» PROBLEM DETAILS
Leave every picture out and write out the records below exactly.

Stored data entries
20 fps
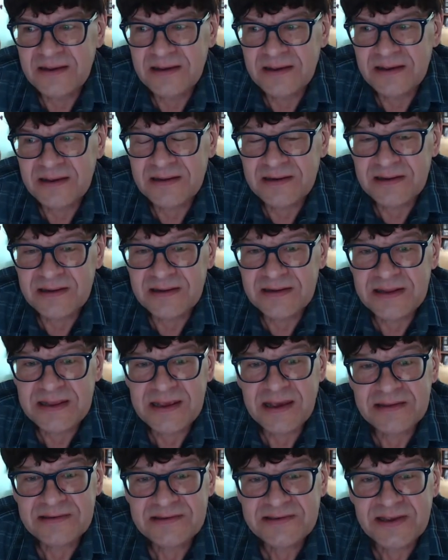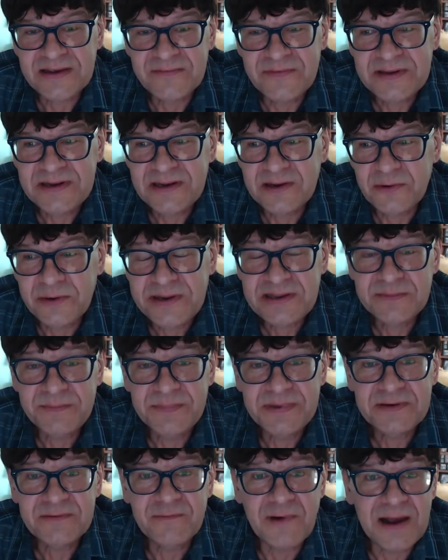And, and he, I saw a video where he had
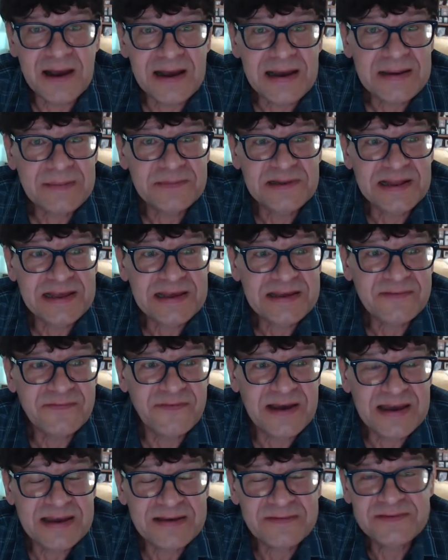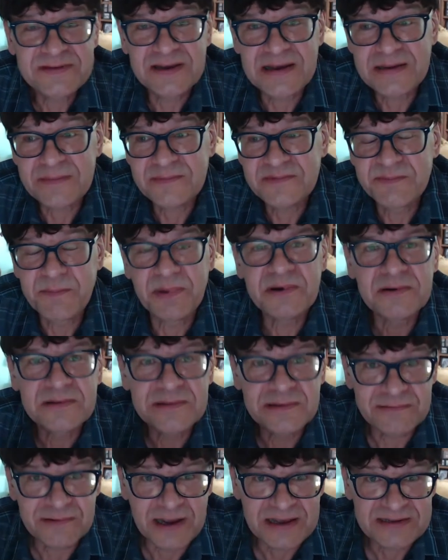been robbed like five times,
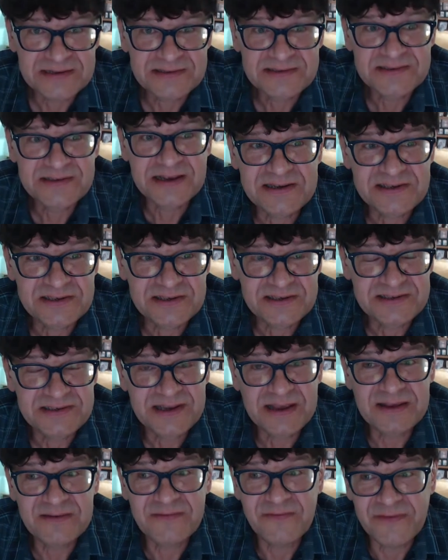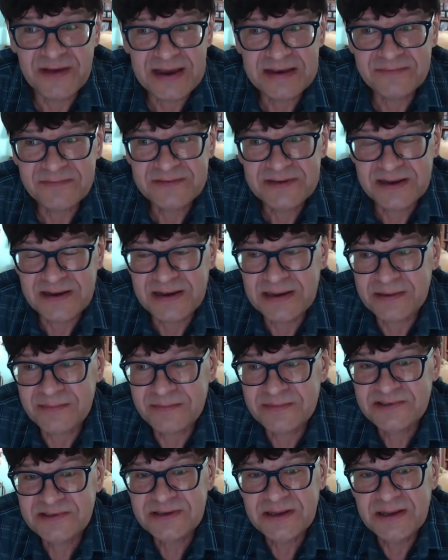burglarized, should say, five
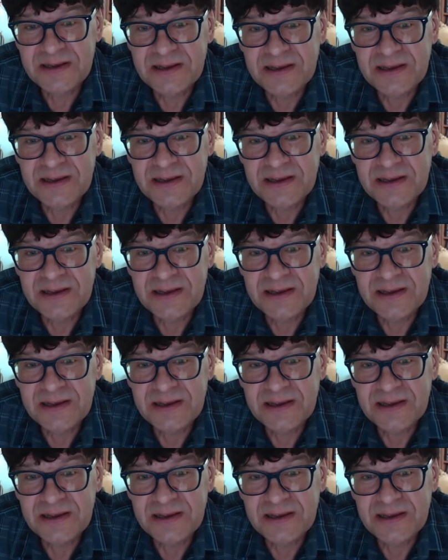times.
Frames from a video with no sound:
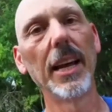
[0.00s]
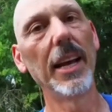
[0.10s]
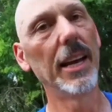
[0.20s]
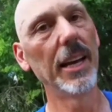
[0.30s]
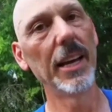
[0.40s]

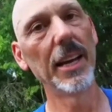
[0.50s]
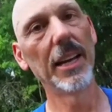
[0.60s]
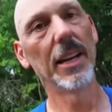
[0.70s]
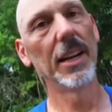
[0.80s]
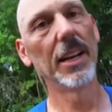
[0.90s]

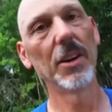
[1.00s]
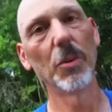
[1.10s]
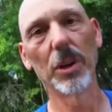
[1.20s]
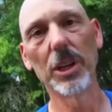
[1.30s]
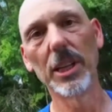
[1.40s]
and
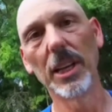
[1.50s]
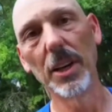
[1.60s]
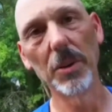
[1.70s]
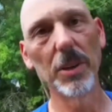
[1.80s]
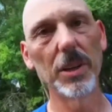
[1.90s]
we're good to
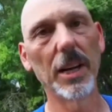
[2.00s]
go.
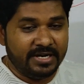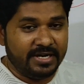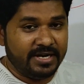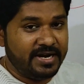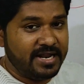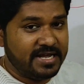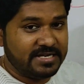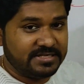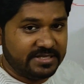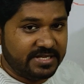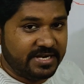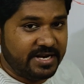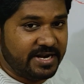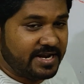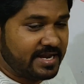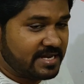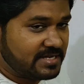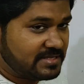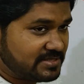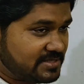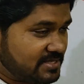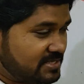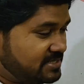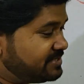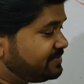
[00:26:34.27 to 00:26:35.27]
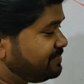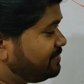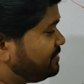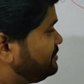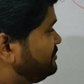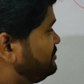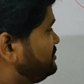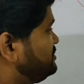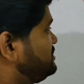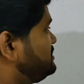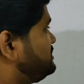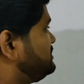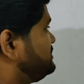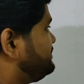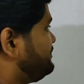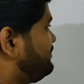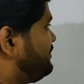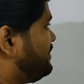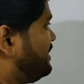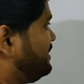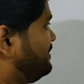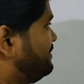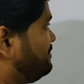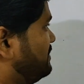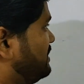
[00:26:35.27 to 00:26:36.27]
It has 3 cases for which it is
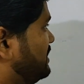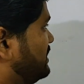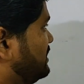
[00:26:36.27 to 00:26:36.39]
5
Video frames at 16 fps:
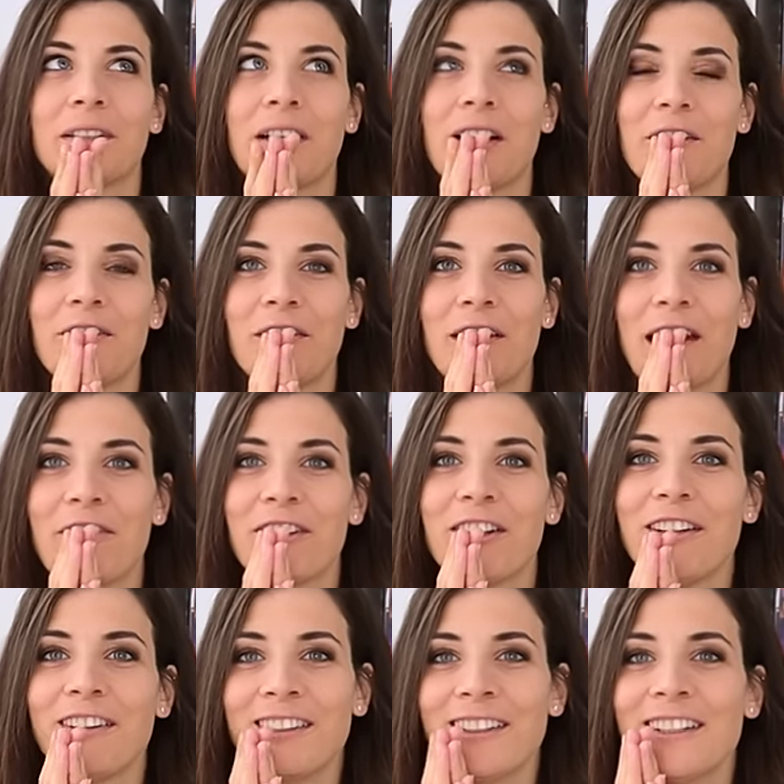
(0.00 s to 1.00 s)

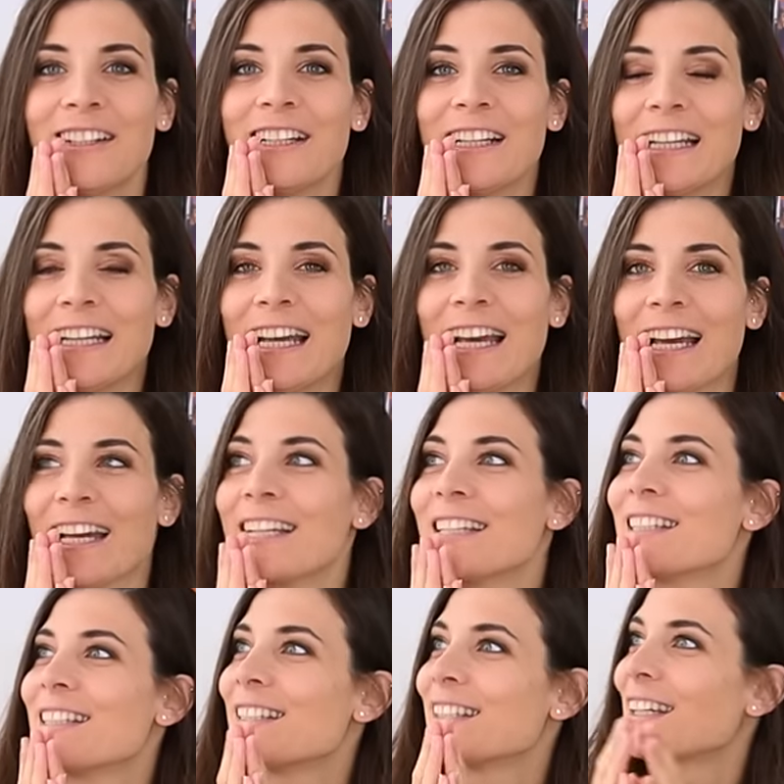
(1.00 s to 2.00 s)
11:30
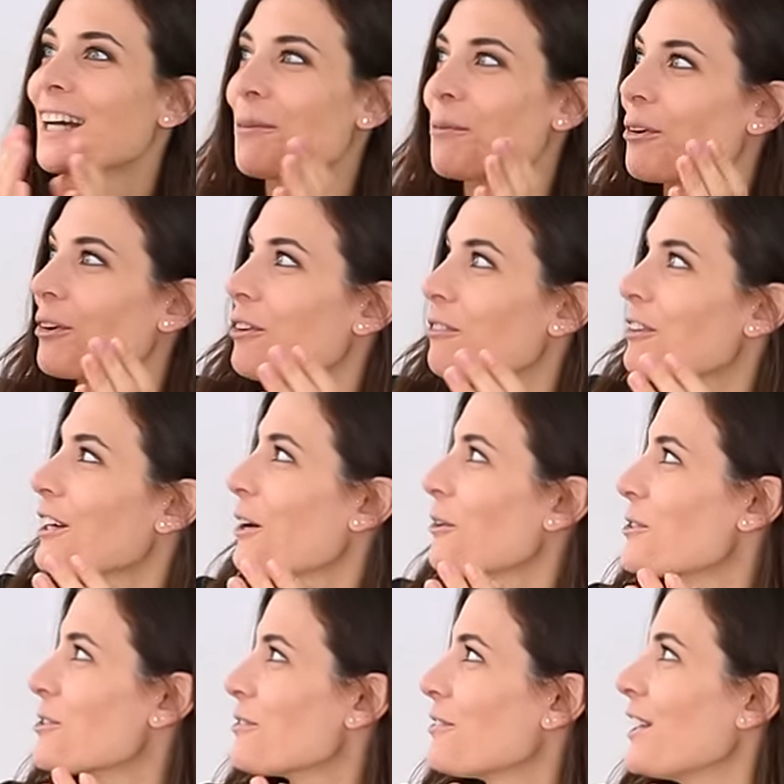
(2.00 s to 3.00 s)
and I'm gonna run
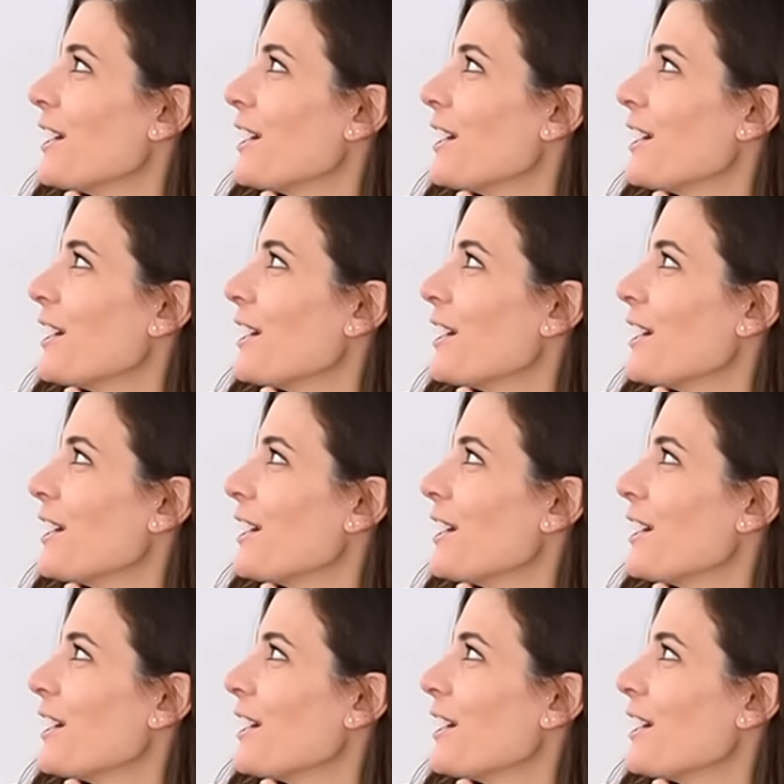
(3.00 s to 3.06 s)
out of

» ANSWER TO THE PROBLEM
20 fps
And, and he, I saw a video where he had
been robbed like five times,
burglarized, should say, five
times.
Frames from a video with no sound:
[0.00s]
[0.10s]
[0.20s]
[0.30s]
[0.40s]

[0.50s]
[0.60s]
[0.70s]
[0.80s]
[0.90s]

[1.00s]
[1.10s]
[1.20s]
[1.30s]
[1.40s]
and
[1.50s]
[1.60s]
[1.70s]
[1.80s]
[1.90s]
we're good to
[2.00s]
go.
[00:26:34.27 to 00:26:35.27]
[00:26:35.27 to 00:26:36.27]
It has 3 cases for which it is
[00:26:36.27 to 00:26:36.39]
5
Video frames at 16 fps:
(0.00 s to 1.00 s)

(1.00 s to 2.00 s)
11:30
(2.00 s to 3.00 s)
and I'm gonna run
(3.00 s to 3.06 s)
out of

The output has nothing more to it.